● What the task asks:
Restate the whole of the data below word for word, skipping the images.

● Exercise data:
>>>
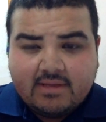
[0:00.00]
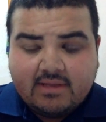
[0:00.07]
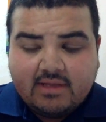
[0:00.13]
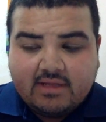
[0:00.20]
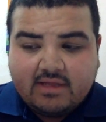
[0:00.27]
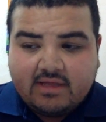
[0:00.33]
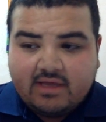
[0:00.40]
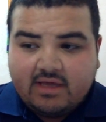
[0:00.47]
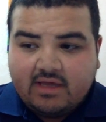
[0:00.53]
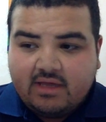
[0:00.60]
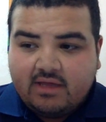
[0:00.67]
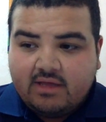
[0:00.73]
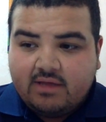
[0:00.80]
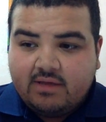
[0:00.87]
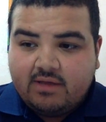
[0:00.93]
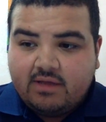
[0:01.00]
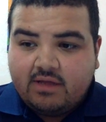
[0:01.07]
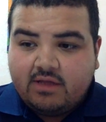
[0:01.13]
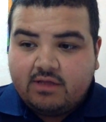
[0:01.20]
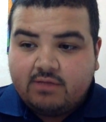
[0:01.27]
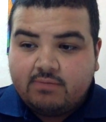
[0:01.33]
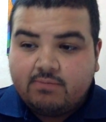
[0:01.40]
let's say,
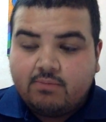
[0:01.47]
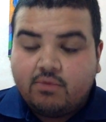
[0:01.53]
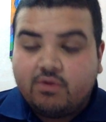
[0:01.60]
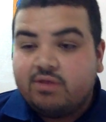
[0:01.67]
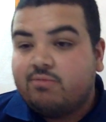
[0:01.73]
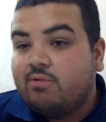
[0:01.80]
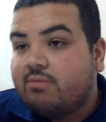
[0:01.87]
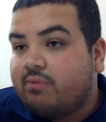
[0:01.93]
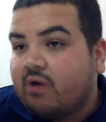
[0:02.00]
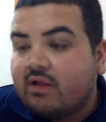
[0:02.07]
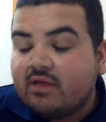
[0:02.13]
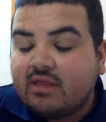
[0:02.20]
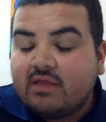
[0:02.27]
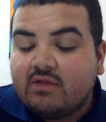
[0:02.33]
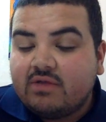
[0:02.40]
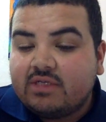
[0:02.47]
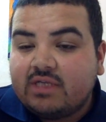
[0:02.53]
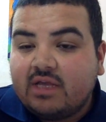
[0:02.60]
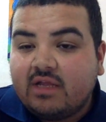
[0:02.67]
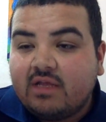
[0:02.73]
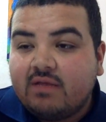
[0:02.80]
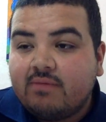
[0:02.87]
more than one product that they're
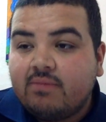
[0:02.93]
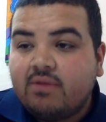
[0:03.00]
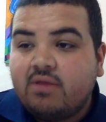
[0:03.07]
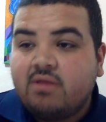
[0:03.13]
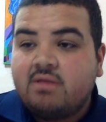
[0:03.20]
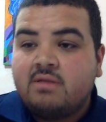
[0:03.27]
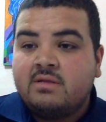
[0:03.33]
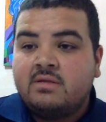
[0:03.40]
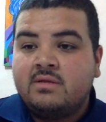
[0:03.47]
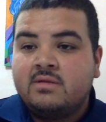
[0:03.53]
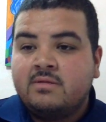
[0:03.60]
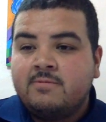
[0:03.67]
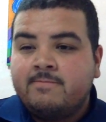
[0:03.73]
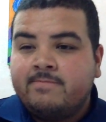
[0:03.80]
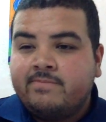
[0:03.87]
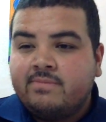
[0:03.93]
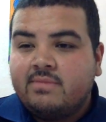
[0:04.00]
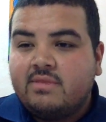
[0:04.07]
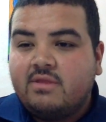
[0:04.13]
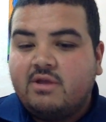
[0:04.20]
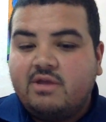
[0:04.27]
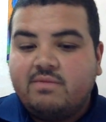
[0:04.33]
selling, but
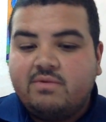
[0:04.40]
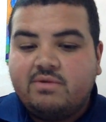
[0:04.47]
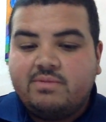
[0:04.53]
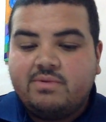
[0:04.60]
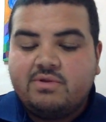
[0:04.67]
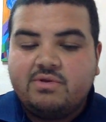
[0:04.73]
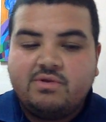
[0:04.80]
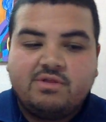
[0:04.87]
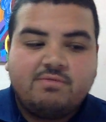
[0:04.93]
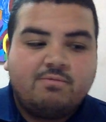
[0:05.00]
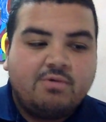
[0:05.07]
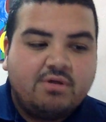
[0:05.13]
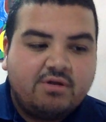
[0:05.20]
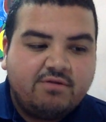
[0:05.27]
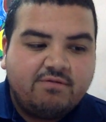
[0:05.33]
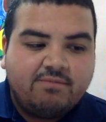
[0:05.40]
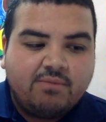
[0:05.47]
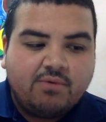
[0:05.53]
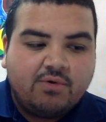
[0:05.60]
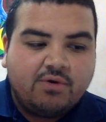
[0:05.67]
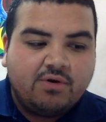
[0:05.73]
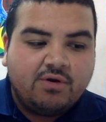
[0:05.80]
they're able to produce one of
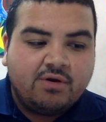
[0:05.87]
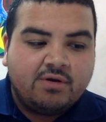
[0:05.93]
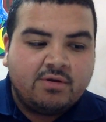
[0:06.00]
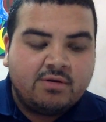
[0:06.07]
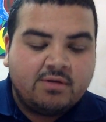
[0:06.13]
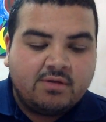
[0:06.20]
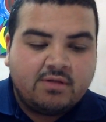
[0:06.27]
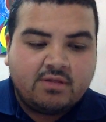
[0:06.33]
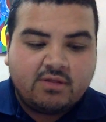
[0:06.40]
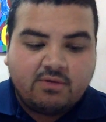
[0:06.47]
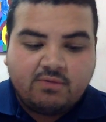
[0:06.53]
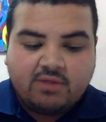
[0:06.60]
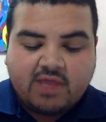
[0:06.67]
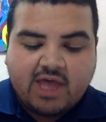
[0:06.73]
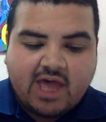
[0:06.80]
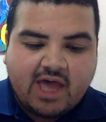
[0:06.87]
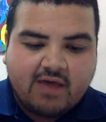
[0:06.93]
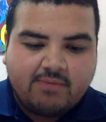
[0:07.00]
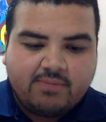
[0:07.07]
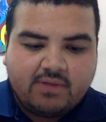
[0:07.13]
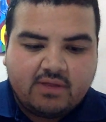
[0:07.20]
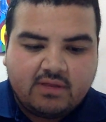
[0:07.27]
more. So when that
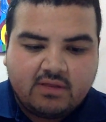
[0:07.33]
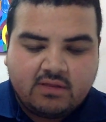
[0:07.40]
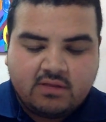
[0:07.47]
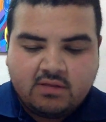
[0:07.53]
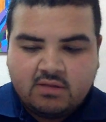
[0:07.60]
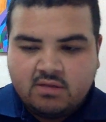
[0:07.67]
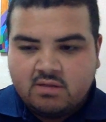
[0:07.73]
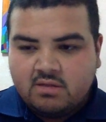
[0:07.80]
happens,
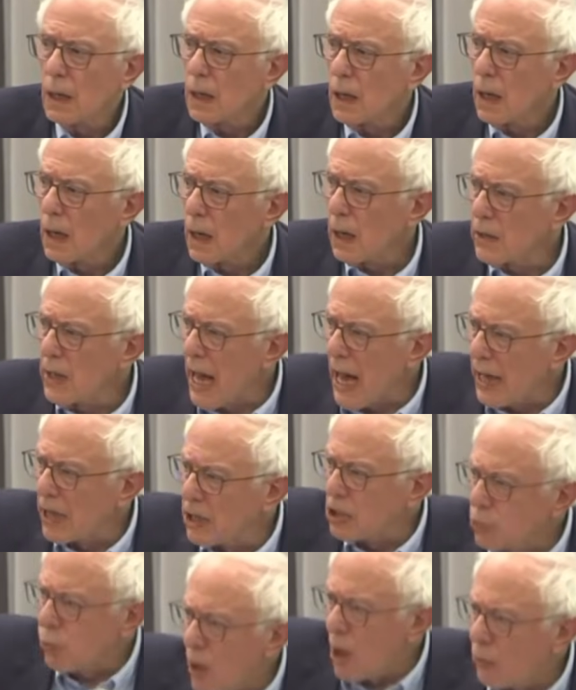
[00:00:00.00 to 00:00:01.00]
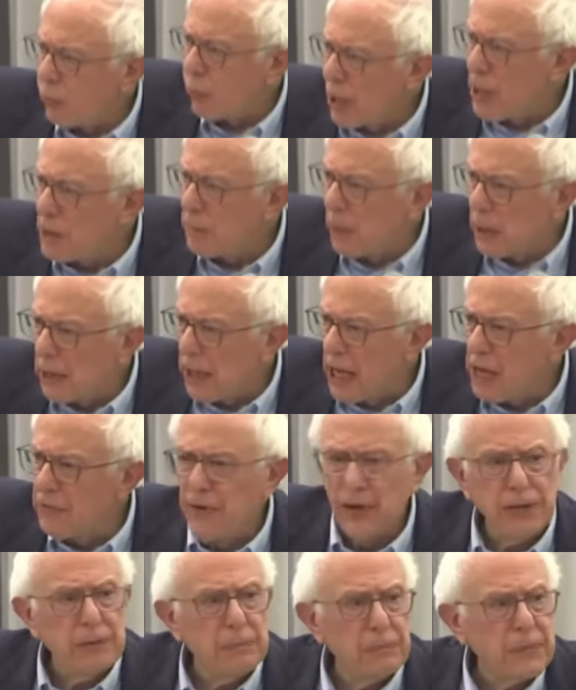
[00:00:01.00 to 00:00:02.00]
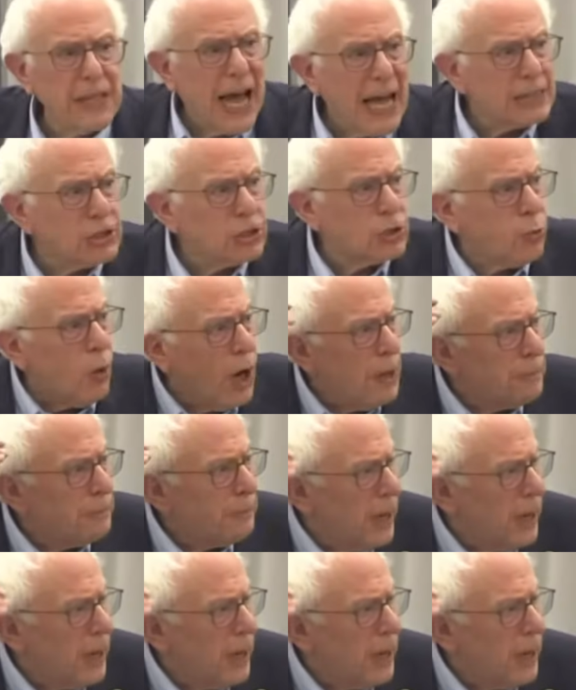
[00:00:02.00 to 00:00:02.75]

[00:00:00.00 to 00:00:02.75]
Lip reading: And that is what we believe in. That's what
<<<
● Task output:
[0:00.00]
[0:00.07]
[0:00.13]
[0:00.20]
[0:00.27]
[0:00.33]
[0:00.40]
[0:00.47]
[0:00.53]
[0:00.60]
[0:00.67]
[0:00.73]
[0:00.80]
[0:00.87]
[0:00.93]
[0:01.00]
[0:01.07]
[0:01.13]
[0:01.20]
[0:01.27]
[0:01.33]
[0:01.40]
let's say,
[0:01.47]
[0:01.53]
[0:01.60]
[0:01.67]
[0:01.73]
[0:01.80]
[0:01.87]
[0:01.93]
[0:02.00]
[0:02.07]
[0:02.13]
[0:02.20]
[0:02.27]
[0:02.33]
[0:02.40]
[0:02.47]
[0:02.53]
[0:02.60]
[0:02.67]
[0:02.73]
[0:02.80]
[0:02.87]
more than one product that they're
[0:02.93]
[0:03.00]
[0:03.07]
[0:03.13]
[0:03.20]
[0:03.27]
[0:03.33]
[0:03.40]
[0:03.47]
[0:03.53]
[0:03.60]
[0:03.67]
[0:03.73]
[0:03.80]
[0:03.87]
[0:03.93]
[0:04.00]
[0:04.07]
[0:04.13]
[0:04.20]
[0:04.27]
[0:04.33]
selling, but
[0:04.40]
[0:04.47]
[0:04.53]
[0:04.60]
[0:04.67]
[0:04.73]
[0:04.80]
[0:04.87]
[0:04.93]
[0:05.00]
[0:05.07]
[0:05.13]
[0:05.20]
[0:05.27]
[0:05.33]
[0:05.40]
[0:05.47]
[0:05.53]
[0:05.60]
[0:05.67]
[0:05.73]
[0:05.80]
they're able to produce one of
[0:05.87]
[0:05.93]
[0:06.00]
[0:06.07]
[0:06.13]
[0:06.20]
[0:06.27]
[0:06.33]
[0:06.40]
[0:06.47]
[0:06.53]
[0:06.60]
[0:06.67]
[0:06.73]
[0:06.80]
[0:06.87]
[0:06.93]
[0:07.00]
[0:07.07]
[0:07.13]
[0:07.20]
[0:07.27]
more. So when that
[0:07.33]
[0:07.40]
[0:07.47]
[0:07.53]
[0:07.60]
[0:07.67]
[0:07.73]
[0:07.80]
happens,
[00:00:00.00 to 00:00:01.00]
[00:00:01.00 to 00:00:02.00]
[00:00:02.00 to 00:00:02.75]

[00:00:00.00 to 00:00:02.75]
Lip reading: And that is what we believe in. That's what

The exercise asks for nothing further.